Tim Pollard is fed up with wildly excessive speedo readings. Here’s why
It was a few miles into my drive of Audi’s slinky new A5 3.0 TDI when I noticed it. The oh-so-cool, Germanically precise speedometer read to an absurd 180mph. One hundred and eighty miles an hour! In a diesel executive!
The more I looked at the A5’s speedo, the more annoyed I became. Virtually the entire usable UK speed range from nought to somewhere between 60 and 70 fell in the bottom left-hand quarter of the dial. So unless you routinely blat at upwards of a ton, you’re never going to use three-quarters of the speedo. Of course, I may be mistaken. Most A5 owners may regularly take their £33k, 1.6-tonne pride and joy on a track. Or fancy a stay at Her Majesty’s pleasure. But I suspect most won’t.
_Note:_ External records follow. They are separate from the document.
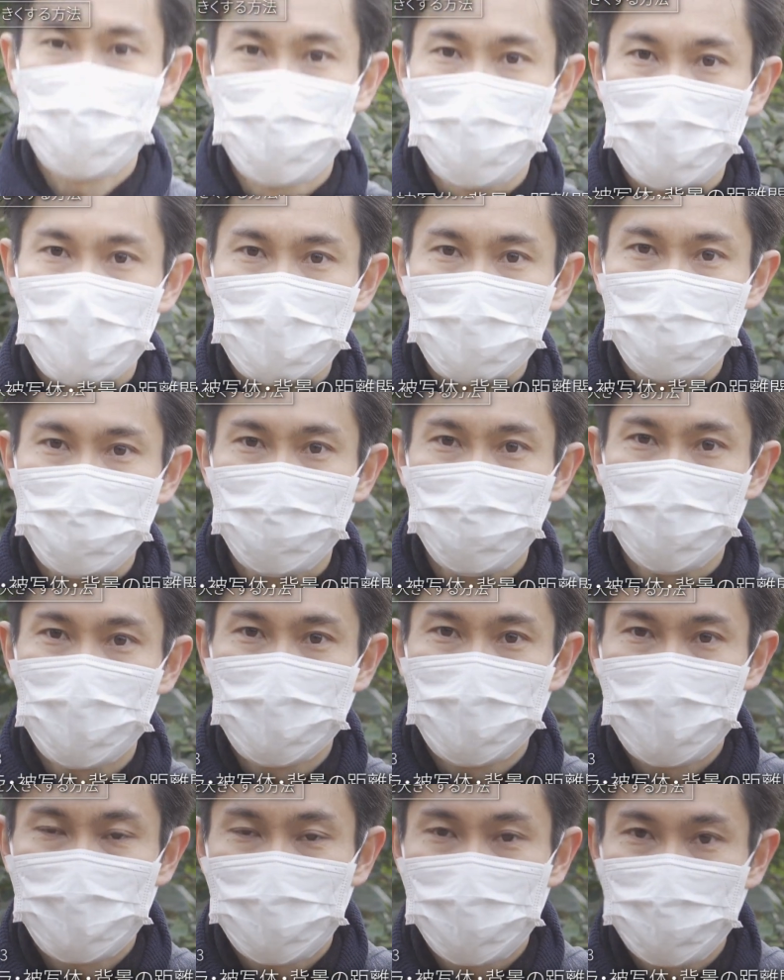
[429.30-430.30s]
しょう、望
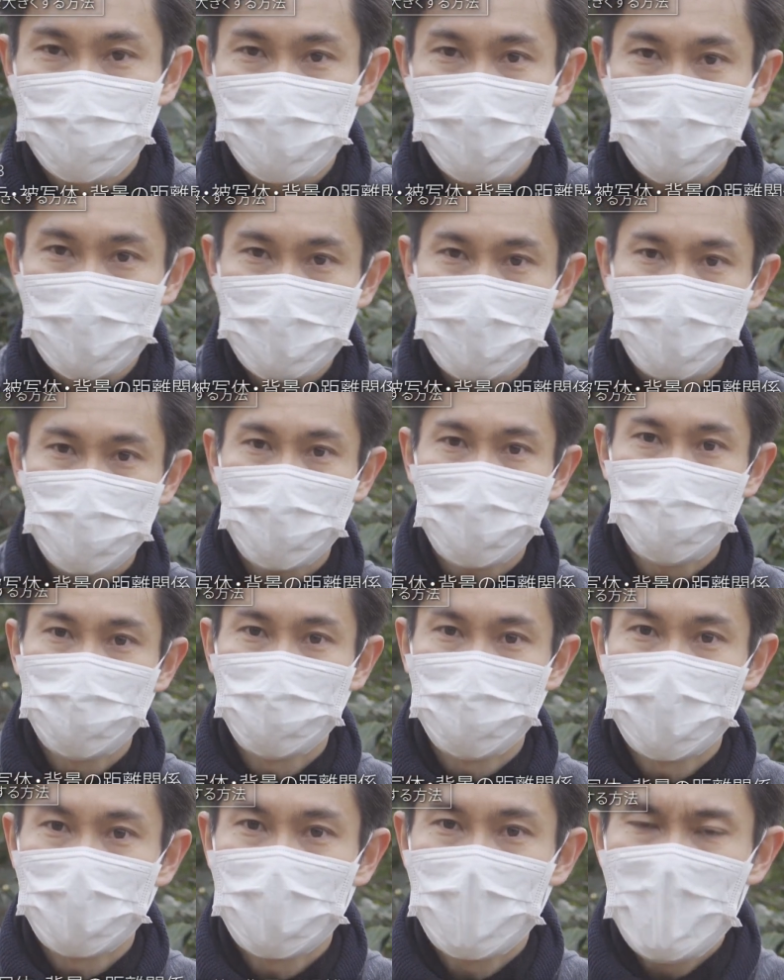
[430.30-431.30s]
遠でズームになってしまう
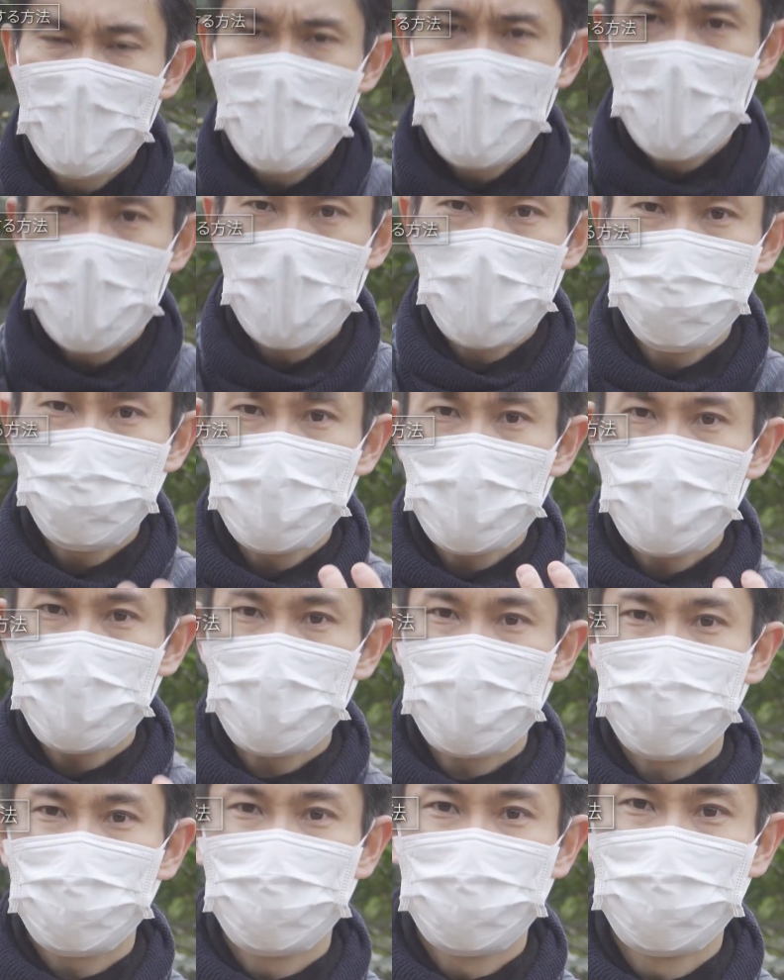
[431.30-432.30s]
ので、あんま
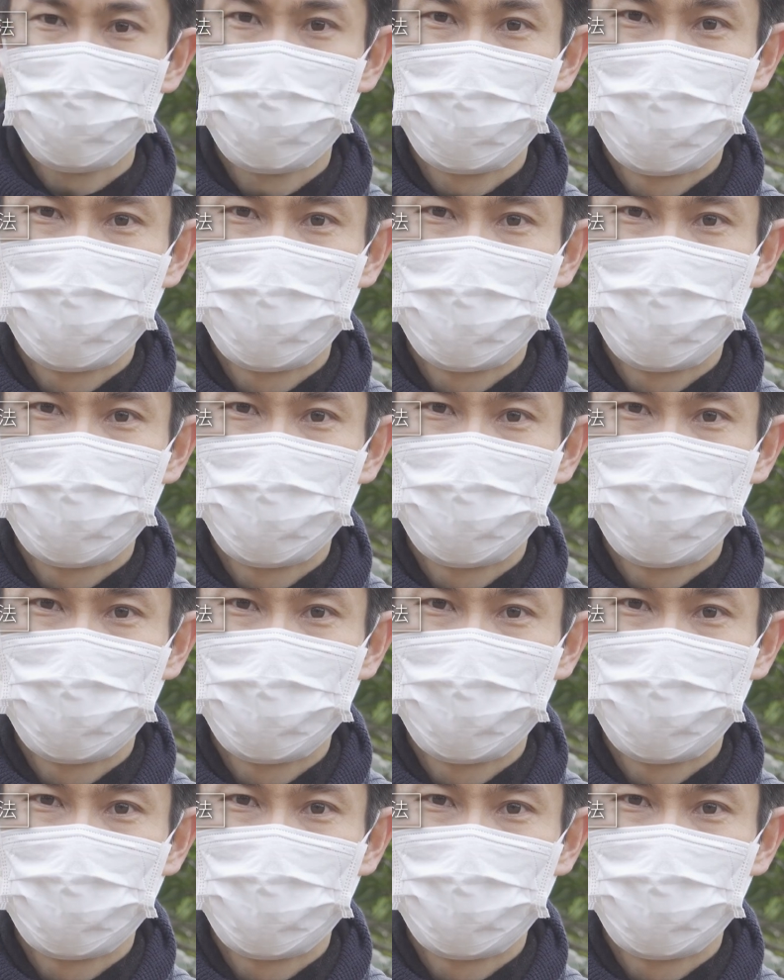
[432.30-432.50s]
りこ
It’s the same on the new BMW M3; in a game of corporate speedupmanship, its dial arcs round to a barely credible 200mph. Is this the ultimate in German ego-massaging? Neither the Audi nor BMW will exceed a limited 155mph, so why bother stretching their imaginary v-max to three miles a minute and beyond? Yes, you could remove the limiter, but how many owners really do this in the camera-hawked, traffic-clogged 21st century?
Seems it’s more about schoolboy fantasy than accurate driver information. Reminds me of when I asked the A5 chief engineer why its Multitronic had eight pre-programmed ‘ratios’ on a CVT auto which is essentially a single-speed gearbox anyway. ‘The typical customer likes it,’ admitted Stefan Härdl. ‘It feels much more dynamic.’
And there you have it. Maybe German cars now place style over substance, posing over engineering pragmatism.